Frustrated with Washington's inaction, at least 12 states are moving urgently to protect their electric grids from the type of devastating electromagnetic pulse -- either from a solar flare or nuclear attack -- that federal authorities are growing concerned about.

“Let's start insisting that we protect the grid,” said Maine State Rep. Andrea Boland, who recently put her state first on the map of those moving to require power companies to harden their electric lines and transformers from EMP.

“It’s pretty much common sense,” said Boland. “It’s a terrible urgency.”

The effort led by Maine comes a little more than a year after the sun blasted out a massive “coronal mass ejection” that, if directed at earth, could have knocked out East Coast electric grids and GPS systems.
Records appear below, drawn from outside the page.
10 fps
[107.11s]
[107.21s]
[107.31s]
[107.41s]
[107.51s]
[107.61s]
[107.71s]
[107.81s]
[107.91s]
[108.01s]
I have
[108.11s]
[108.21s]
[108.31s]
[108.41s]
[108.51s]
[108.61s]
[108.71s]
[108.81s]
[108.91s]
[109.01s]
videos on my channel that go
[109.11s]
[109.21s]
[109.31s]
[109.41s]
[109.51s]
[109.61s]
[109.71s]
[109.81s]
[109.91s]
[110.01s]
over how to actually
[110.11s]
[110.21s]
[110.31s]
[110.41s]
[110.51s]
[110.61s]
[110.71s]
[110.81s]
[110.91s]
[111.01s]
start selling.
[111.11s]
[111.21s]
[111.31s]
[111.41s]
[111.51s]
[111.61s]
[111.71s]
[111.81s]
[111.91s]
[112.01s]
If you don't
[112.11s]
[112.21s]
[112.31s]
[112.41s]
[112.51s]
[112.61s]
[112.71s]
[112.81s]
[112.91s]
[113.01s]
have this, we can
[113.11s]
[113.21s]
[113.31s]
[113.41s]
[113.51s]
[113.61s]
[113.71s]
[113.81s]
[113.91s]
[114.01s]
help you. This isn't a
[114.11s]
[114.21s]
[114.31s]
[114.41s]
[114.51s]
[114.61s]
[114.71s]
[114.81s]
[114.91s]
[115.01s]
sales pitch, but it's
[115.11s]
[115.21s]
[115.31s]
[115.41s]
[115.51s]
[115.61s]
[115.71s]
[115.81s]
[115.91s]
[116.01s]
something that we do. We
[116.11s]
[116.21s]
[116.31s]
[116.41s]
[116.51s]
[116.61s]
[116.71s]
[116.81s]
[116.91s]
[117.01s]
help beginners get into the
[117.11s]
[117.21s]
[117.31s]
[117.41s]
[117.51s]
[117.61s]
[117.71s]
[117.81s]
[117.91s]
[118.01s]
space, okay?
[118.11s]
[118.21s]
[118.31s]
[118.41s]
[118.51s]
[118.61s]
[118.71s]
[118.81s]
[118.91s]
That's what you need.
It was the latest of several seen in the last decade.

“We just kind of got lucky,” said William Murtagh, of the National Weather Service's space prediction center. “These things are happening quite regularly on the sun.”

When coupled with fears North Korea or Iran might launch an atmospheric nuclear blast that would have the same impact as a sun burst, the potential for disaster, mass chaos and deaths has many in Washington urging action. But since the federal government doesn't have the power to force electric companies to protect the grid, the fight is taking place in states that do have the power.
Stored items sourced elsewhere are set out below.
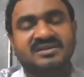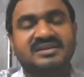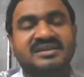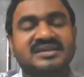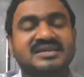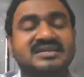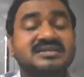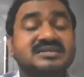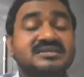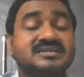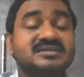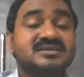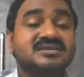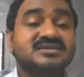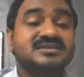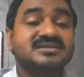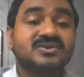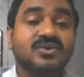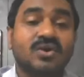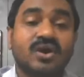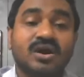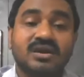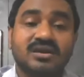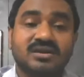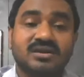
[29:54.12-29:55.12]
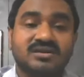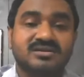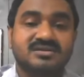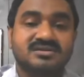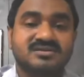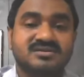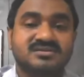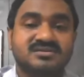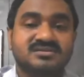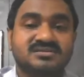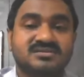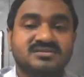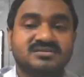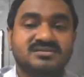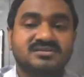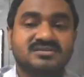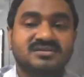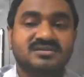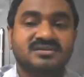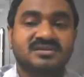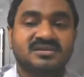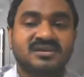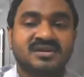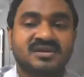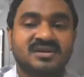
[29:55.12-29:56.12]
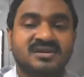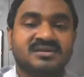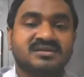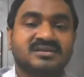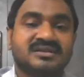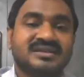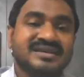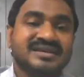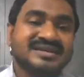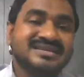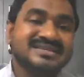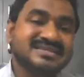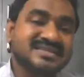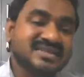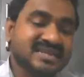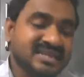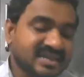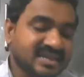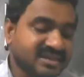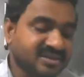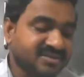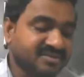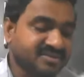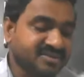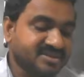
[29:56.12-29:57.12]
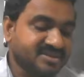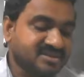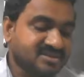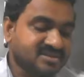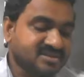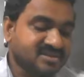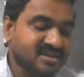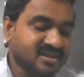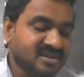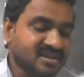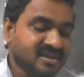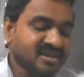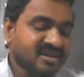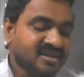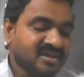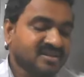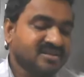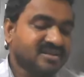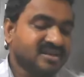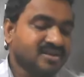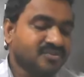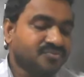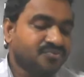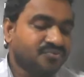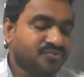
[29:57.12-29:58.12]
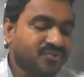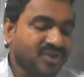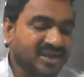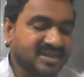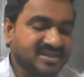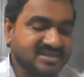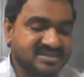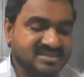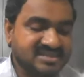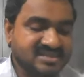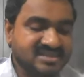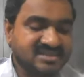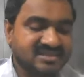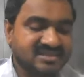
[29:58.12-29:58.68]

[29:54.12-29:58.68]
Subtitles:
These scholars, these linguists, they felt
“The states get it,” said Peter Vincent Pry, a member of the now-defunct congressional EMP Commission.

Former CIA Director R. James Woolsey said that the costs are tiny, maybe 20 cents per home per month. Other estimates are as low as 50 cents a year added to electric bills. But, Woolsey added, power companies don't want to spend money on it.

Besides Maine, Boland and Pry said that the states considering some kind of EMP resolution or law include Alaska, Texas, Oklahoma, New Hampshire, Utah, North Carolina, Florida, Arizona, Washington, New York and Kentucky.

“We’re not sweeping the country yet,” said Pry, “but it’s certainly headed that way.”

Fears of an EMP catastrophe are winning attention also in the nation's top colleges, where experts are growing concerned that the federal government is burying its head in the sand.

Explaining his longer report in an online abstract, for example, James Madison University scholar George H. Baker said, “Simply put, grid failure is an existential threat to national governance and to the survival of the American population. Unfortunately, lawmakers have been slow to comprehend the severity of EMP effects on the grid.”